:: What the task asks ::
Set the data down again, word for word, as it appears below.

:: Records supplied ::
Segment Open

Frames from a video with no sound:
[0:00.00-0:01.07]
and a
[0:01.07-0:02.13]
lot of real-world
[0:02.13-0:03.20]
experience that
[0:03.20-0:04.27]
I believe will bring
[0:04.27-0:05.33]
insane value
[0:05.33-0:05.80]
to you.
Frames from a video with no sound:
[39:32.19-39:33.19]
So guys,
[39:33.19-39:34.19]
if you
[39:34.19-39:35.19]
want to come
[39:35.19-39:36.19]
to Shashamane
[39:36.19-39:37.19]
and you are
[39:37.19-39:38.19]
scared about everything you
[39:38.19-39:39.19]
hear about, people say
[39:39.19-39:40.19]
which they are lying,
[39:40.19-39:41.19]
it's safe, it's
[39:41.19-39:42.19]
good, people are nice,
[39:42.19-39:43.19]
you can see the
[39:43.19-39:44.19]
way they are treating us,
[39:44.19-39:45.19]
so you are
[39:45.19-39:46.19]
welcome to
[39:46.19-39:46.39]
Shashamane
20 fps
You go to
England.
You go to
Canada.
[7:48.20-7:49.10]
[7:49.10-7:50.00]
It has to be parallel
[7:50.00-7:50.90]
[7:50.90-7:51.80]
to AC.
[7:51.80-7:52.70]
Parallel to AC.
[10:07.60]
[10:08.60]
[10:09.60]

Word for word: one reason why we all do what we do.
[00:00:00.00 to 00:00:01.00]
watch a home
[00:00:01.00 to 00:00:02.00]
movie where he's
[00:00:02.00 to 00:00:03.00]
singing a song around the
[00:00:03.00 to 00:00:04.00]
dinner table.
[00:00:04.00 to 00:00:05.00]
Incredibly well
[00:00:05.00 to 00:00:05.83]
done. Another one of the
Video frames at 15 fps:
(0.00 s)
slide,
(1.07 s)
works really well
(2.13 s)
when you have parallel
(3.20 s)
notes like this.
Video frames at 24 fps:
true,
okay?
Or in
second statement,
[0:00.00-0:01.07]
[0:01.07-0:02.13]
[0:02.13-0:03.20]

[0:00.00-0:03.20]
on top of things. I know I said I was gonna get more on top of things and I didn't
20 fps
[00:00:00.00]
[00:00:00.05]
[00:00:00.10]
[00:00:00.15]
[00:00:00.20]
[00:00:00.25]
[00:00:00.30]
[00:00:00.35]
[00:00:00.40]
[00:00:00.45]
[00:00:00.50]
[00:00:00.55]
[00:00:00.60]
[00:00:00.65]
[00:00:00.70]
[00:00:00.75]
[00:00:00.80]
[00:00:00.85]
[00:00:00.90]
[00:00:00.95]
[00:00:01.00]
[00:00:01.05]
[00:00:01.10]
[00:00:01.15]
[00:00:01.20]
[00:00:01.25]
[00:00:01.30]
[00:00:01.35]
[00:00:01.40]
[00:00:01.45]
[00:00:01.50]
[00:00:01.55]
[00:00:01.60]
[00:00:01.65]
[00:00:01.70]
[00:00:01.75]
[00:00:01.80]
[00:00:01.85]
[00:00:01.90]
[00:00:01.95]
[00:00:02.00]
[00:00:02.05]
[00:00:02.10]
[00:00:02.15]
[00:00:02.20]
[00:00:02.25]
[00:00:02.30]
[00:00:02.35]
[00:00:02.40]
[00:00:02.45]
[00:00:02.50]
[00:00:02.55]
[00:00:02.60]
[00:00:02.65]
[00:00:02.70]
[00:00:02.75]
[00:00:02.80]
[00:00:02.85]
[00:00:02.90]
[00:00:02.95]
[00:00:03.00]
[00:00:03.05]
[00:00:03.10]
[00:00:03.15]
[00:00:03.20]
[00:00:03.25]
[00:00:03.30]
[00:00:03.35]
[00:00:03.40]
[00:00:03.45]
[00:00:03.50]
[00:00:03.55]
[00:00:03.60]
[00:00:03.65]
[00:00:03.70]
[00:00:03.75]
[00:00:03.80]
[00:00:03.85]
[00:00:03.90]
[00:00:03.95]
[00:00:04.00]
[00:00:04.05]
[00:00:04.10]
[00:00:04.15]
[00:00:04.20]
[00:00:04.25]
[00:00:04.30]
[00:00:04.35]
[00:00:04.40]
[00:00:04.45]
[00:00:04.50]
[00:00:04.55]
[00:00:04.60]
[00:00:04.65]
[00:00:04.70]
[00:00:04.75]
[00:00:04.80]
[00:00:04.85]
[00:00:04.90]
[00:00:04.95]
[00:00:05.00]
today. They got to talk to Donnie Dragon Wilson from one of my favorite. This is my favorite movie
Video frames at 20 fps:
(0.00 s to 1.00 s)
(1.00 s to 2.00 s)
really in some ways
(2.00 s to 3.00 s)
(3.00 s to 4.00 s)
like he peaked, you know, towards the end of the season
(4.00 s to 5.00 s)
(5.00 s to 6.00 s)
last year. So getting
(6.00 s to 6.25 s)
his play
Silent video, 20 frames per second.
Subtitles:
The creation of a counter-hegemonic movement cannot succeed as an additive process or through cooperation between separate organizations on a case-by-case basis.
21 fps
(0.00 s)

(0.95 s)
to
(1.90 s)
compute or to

Segment Closed

:: Solved exercise ::
Frames from a video with no sound:
[0:00.00-0:01.07]
and a
[0:01.07-0:02.13]
lot of real-world
[0:02.13-0:03.20]
experience that
[0:03.20-0:04.27]
I believe will bring
[0:04.27-0:05.33]
insane value
[0:05.33-0:05.80]
to you.
Frames from a video with no sound:
[39:32.19-39:33.19]
So guys,
[39:33.19-39:34.19]
if you
[39:34.19-39:35.19]
want to come
[39:35.19-39:36.19]
to Shashamane
[39:36.19-39:37.19]
and you are
[39:37.19-39:38.19]
scared about everything you
[39:38.19-39:39.19]
hear about, people say
[39:39.19-39:40.19]
which they are lying,
[39:40.19-39:41.19]
it's safe, it's
[39:41.19-39:42.19]
good, people are nice,
[39:42.19-39:43.19]
you can see the
[39:43.19-39:44.19]
way they are treating us,
[39:44.19-39:45.19]
so you are
[39:45.19-39:46.19]
welcome to
[39:46.19-39:46.39]
Shashamane
20 fps
You go to
England.
You go to
Canada.
[7:48.20-7:49.10]
[7:49.10-7:50.00]
It has to be parallel
[7:50.00-7:50.90]
[7:50.90-7:51.80]
to AC.
[7:51.80-7:52.70]
Parallel to AC.
[10:07.60]
[10:08.60]
[10:09.60]

Word for word: one reason why we all do what we do.
[00:00:00.00 to 00:00:01.00]
watch a home
[00:00:01.00 to 00:00:02.00]
movie where he's
[00:00:02.00 to 00:00:03.00]
singing a song around the
[00:00:03.00 to 00:00:04.00]
dinner table.
[00:00:04.00 to 00:00:05.00]
Incredibly well
[00:00:05.00 to 00:00:05.83]
done. Another one of the
Video frames at 15 fps:
(0.00 s)
slide,
(1.07 s)
works really well
(2.13 s)
when you have parallel
(3.20 s)
notes like this.
Video frames at 24 fps:
true,
okay?
Or in
second statement,
[0:00.00-0:01.07]
[0:01.07-0:02.13]
[0:02.13-0:03.20]

[0:00.00-0:03.20]
on top of things. I know I said I was gonna get more on top of things and I didn't
20 fps
[00:00:00.00]
[00:00:00.05]
[00:00:00.10]
[00:00:00.15]
[00:00:00.20]
[00:00:00.25]
[00:00:00.30]
[00:00:00.35]
[00:00:00.40]
[00:00:00.45]
[00:00:00.50]
[00:00:00.55]
[00:00:00.60]
[00:00:00.65]
[00:00:00.70]
[00:00:00.75]
[00:00:00.80]
[00:00:00.85]
[00:00:00.90]
[00:00:00.95]
[00:00:01.00]
[00:00:01.05]
[00:00:01.10]
[00:00:01.15]
[00:00:01.20]
[00:00:01.25]
[00:00:01.30]
[00:00:01.35]
[00:00:01.40]
[00:00:01.45]
[00:00:01.50]
[00:00:01.55]
[00:00:01.60]
[00:00:01.65]
[00:00:01.70]
[00:00:01.75]
[00:00:01.80]
[00:00:01.85]
[00:00:01.90]
[00:00:01.95]
[00:00:02.00]
[00:00:02.05]
[00:00:02.10]
[00:00:02.15]
[00:00:02.20]
[00:00:02.25]
[00:00:02.30]
[00:00:02.35]
[00:00:02.40]
[00:00:02.45]
[00:00:02.50]
[00:00:02.55]
[00:00:02.60]
[00:00:02.65]
[00:00:02.70]
[00:00:02.75]
[00:00:02.80]
[00:00:02.85]
[00:00:02.90]
[00:00:02.95]
[00:00:03.00]
[00:00:03.05]
[00:00:03.10]
[00:00:03.15]
[00:00:03.20]
[00:00:03.25]
[00:00:03.30]
[00:00:03.35]
[00:00:03.40]
[00:00:03.45]
[00:00:03.50]
[00:00:03.55]
[00:00:03.60]
[00:00:03.65]
[00:00:03.70]
[00:00:03.75]
[00:00:03.80]
[00:00:03.85]
[00:00:03.90]
[00:00:03.95]
[00:00:04.00]
[00:00:04.05]
[00:00:04.10]
[00:00:04.15]
[00:00:04.20]
[00:00:04.25]
[00:00:04.30]
[00:00:04.35]
[00:00:04.40]
[00:00:04.45]
[00:00:04.50]
[00:00:04.55]
[00:00:04.60]
[00:00:04.65]
[00:00:04.70]
[00:00:04.75]
[00:00:04.80]
[00:00:04.85]
[00:00:04.90]
[00:00:04.95]
[00:00:05.00]
today. They got to talk to Donnie Dragon Wilson from one of my favorite. This is my favorite movie
Video frames at 20 fps:
(0.00 s to 1.00 s)
(1.00 s to 2.00 s)
really in some ways
(2.00 s to 3.00 s)
(3.00 s to 4.00 s)
like he peaked, you know, towards the end of the season
(4.00 s to 5.00 s)
(5.00 s to 6.00 s)
last year. So getting
(6.00 s to 6.25 s)
his play
Silent video, 20 frames per second.
Subtitles:
The creation of a counter-hegemonic movement cannot succeed as an additive process or through cooperation between separate organizations on a case-by-case basis.
21 fps
(0.00 s)

(0.95 s)
to
(1.90 s)
compute or to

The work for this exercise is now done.